Source data
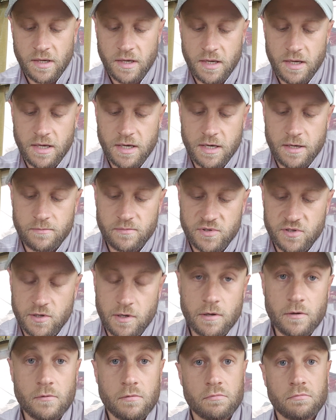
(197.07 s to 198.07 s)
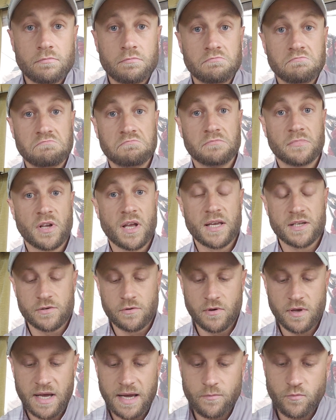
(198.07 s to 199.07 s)
So I guess
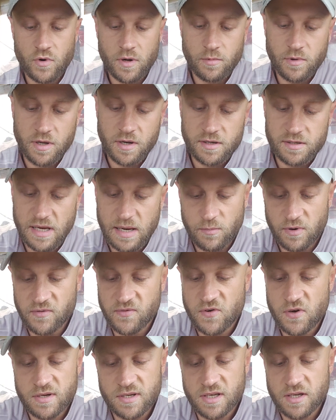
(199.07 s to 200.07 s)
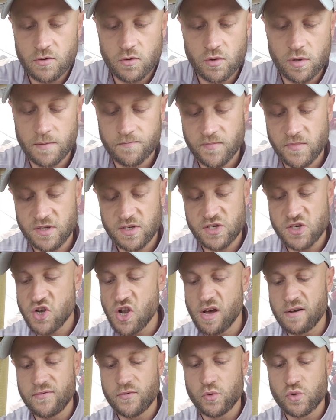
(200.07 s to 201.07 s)
on camera I'm going to take my first little
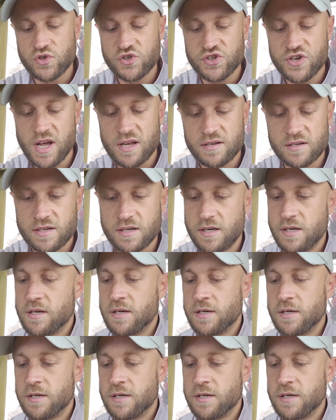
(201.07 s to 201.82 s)
Snuff or Snus.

- What to produce: Could you reproduce exactly, and only, the lines from the one containing "(199.07 s to 200.07 s)" through the end of the records above, both included, while leaving out the pictures?

- Result for this task:
(199.07 s to 200.07 s)
(200.07 s to 201.07 s)
on camera I'm going to take my first little
(201.07 s to 201.82 s)
Snuff or Snus.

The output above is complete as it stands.